FES benefits that lack direct market valuation could be valued in monetary terms using non-market valuation methods like cost-based methods (i.e. avoided cost or damage) which was particularly suitable for approaching regulating services (de Groot et al. 2012). In addition, the benefit transfer, opportunity cost, willingness to pay and replacement price methods were commonly used. These methods help to estimate the monetary value of local ecological functions performed by using replacement price method. It helps to measure the cost of replacing the ecosystem services through other means. For example, the value of forest for soil conservation and soil formation could be estimated using the replacement price method of fertilizers and organic manure. For FES where the use values were not clear or non-use values were dominant, other methods like hedonic pricing, willingness to pay and travel cost could be employed.
Supporting FES
Supporting ecosystem services includes soil formation, photosynthesis, primary production, nutrient cycling and water cycling (MEA 2005).

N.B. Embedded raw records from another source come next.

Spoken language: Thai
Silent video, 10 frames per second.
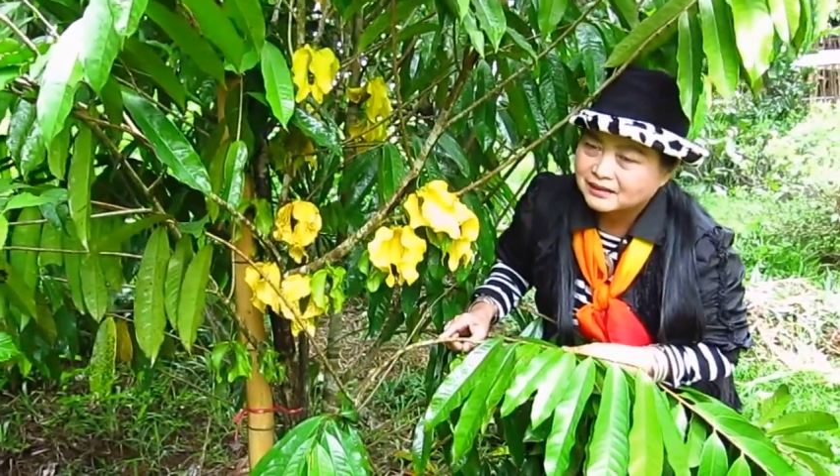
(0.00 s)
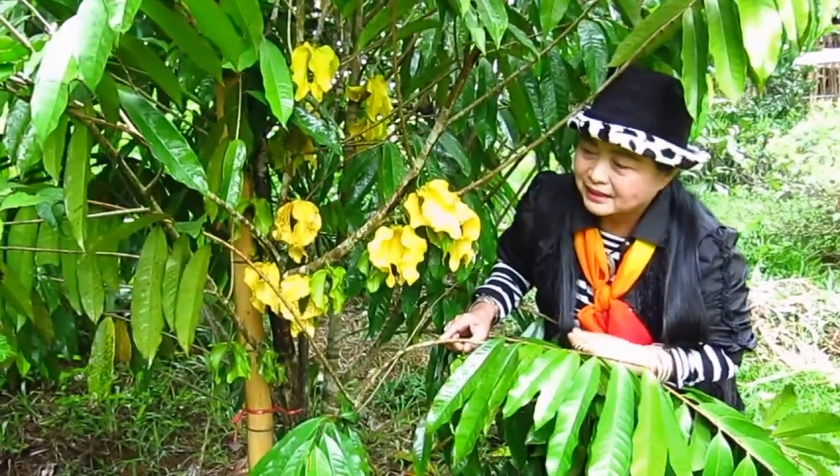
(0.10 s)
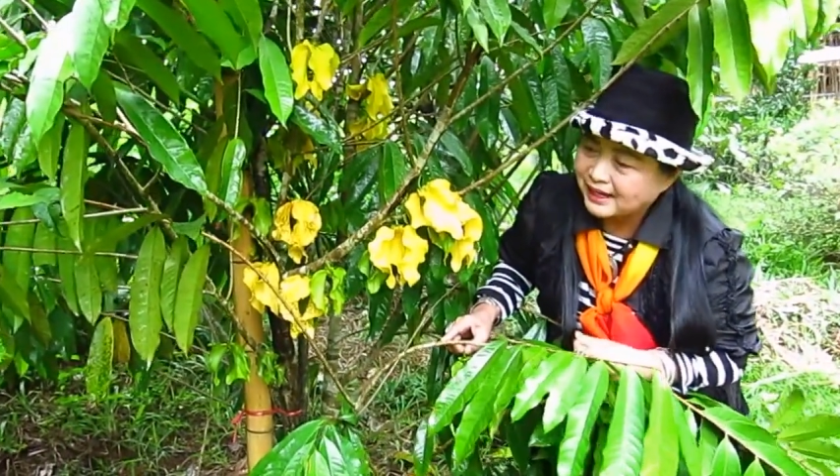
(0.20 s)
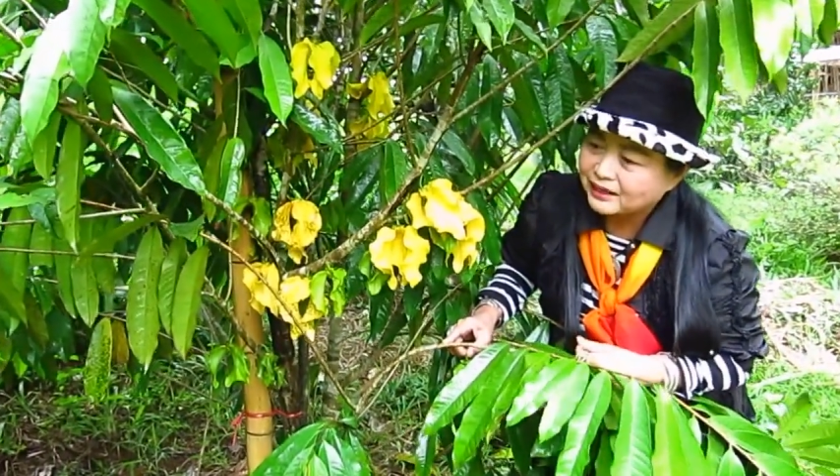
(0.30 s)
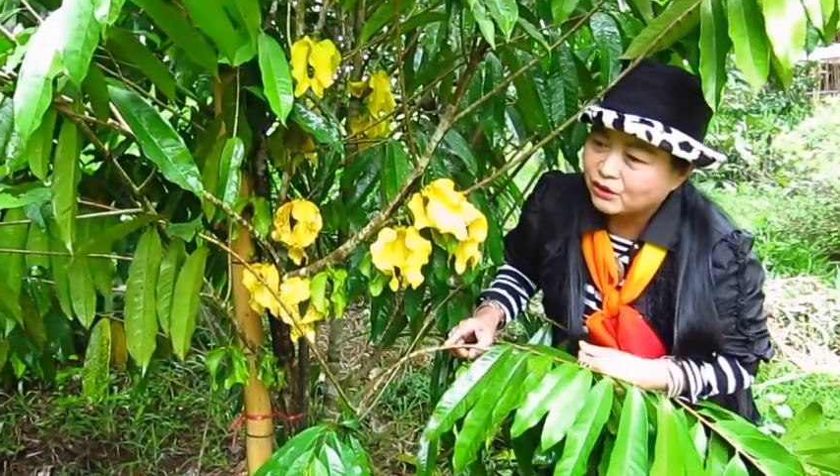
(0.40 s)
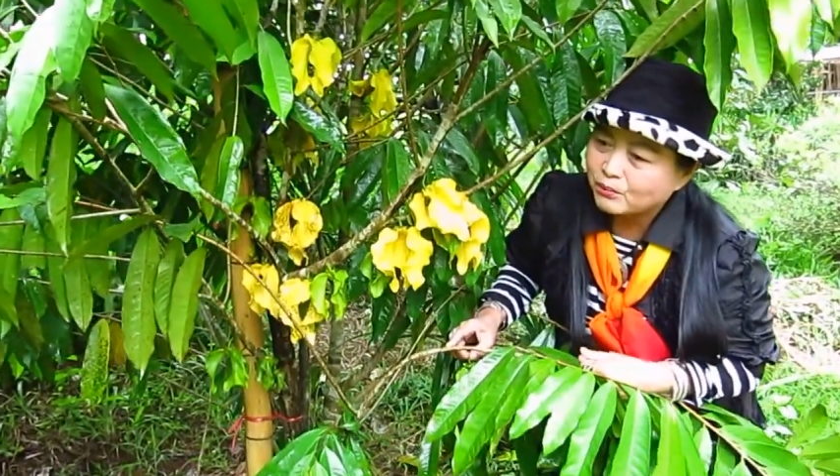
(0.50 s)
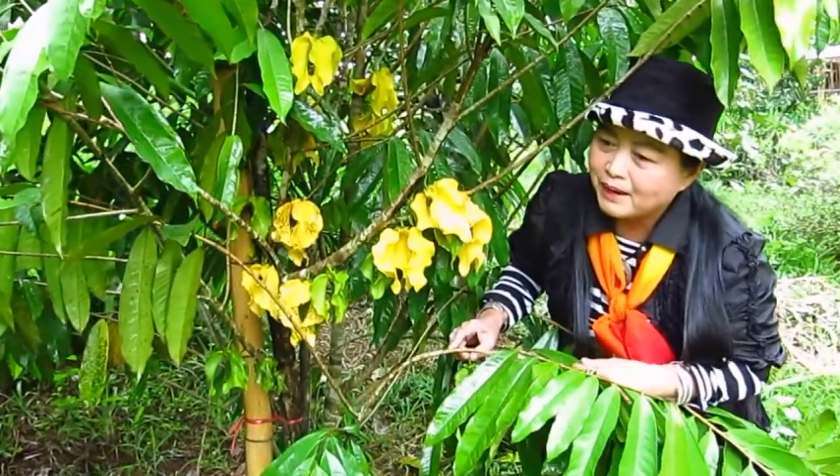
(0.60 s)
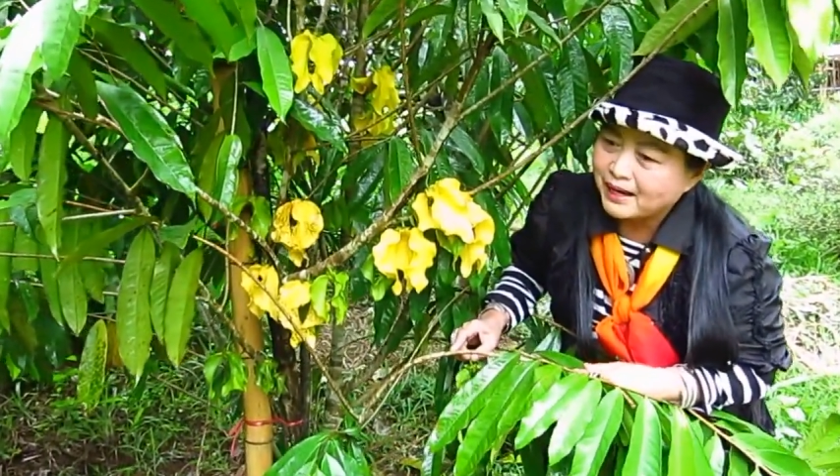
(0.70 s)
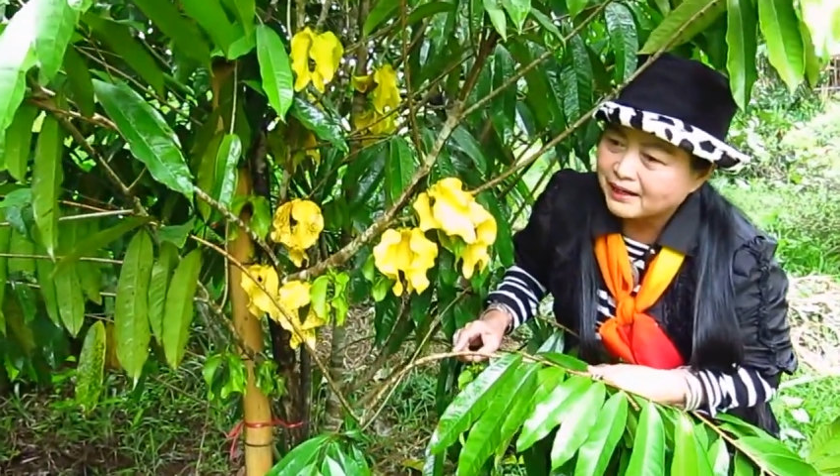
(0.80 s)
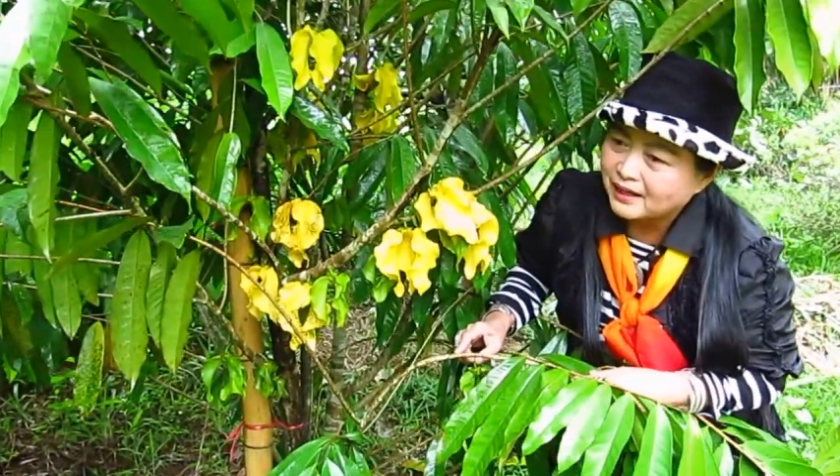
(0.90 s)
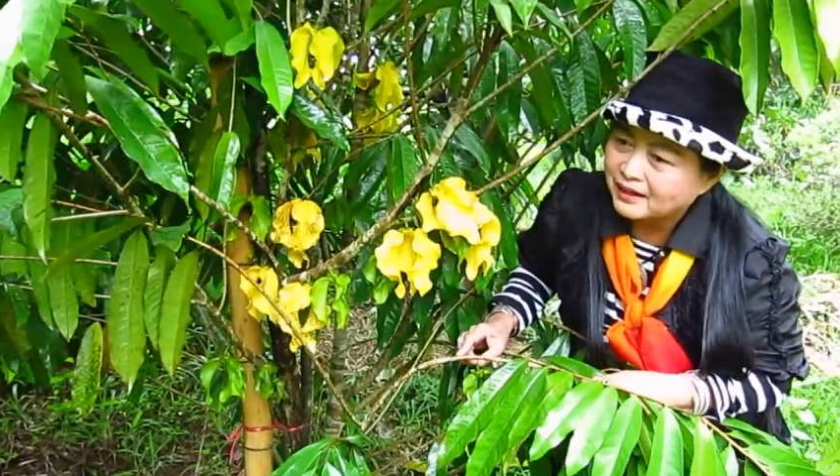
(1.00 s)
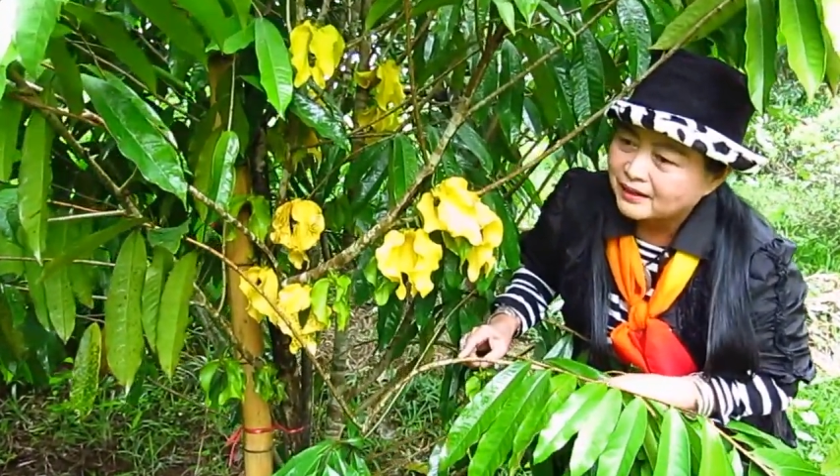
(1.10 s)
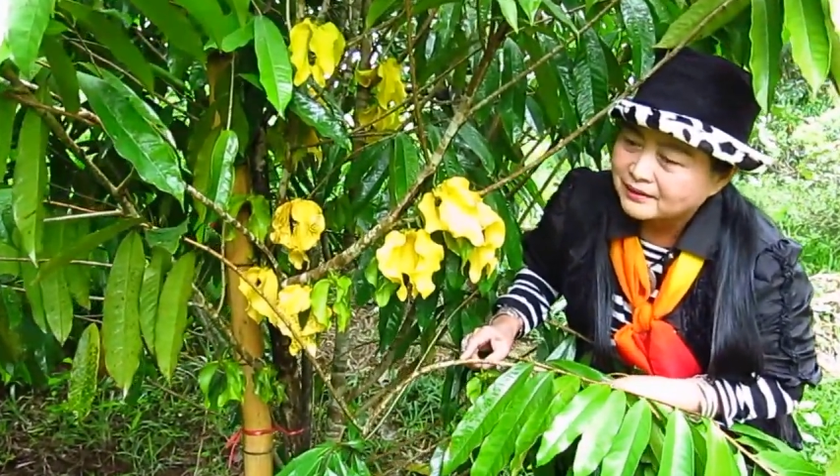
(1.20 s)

สกัดออกมาเนี่ย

From the 24 reviewed literature result, the most studied ES were soil formation and nutrient cycling ecosystem service. According to Table 7, soil formation was included in six studies and was typically based on replacement price method of the price of fertilizer, where the values estimated was 351.45 × 106 ¥ and organic manure from the decomposition of litter had a value estimate of 728.67 × 106 ¥ per year in China in 2004. The other estimation method was hedonic pricing, opportunity cost and benefit transfer of Costanza et al. (1997). The value of FES was therefore high in some areas. For instance, the studies of Kibria et al. (2017) in India and Ninan and Kontoleon (2016) in Cambodia proved the high cost of FES, which might be related with the land price.
Cultural FES
Cultural services include recreation, education, aesthetic, and sense of place, cultural heritage, spiritual and religious, and inspirational services. These services were the nonmaterial benefits which people can obtain from ecosystems through a spiritual enrichment, cognitive development, reflection, recreation, and aesthetic experiences (MEA 2005). The case study covers section of the cultural ecosystem services, mainly recreation, and tourism, education and research. According to Chan et al. (2012), the possible reason for the absence of most cultural ecosystem services is lack of attention on the non-monetary valuation of ecosystem services. Similarly, the result of this meta-analysis and systematic work showed that cultural ecosystem services were less valued and mapped ecosystem services except for recreation ecosystem services. Another study by Lara-Pulido et al. (2018) finding, cultural ecosystem services was less addressed than regulatory and provisioning services as it has a lower value than other ecosystem services. Moreover, (Milcu et al. 2013) noted that cultural ecosystem services are understudied because of two factors. First, cultural ecosystem services are not emphasized on the whole range of cultural ecosystem services rather on specific parts. Secondly, it is considered as a complementary rather than being leading incentive for decision making.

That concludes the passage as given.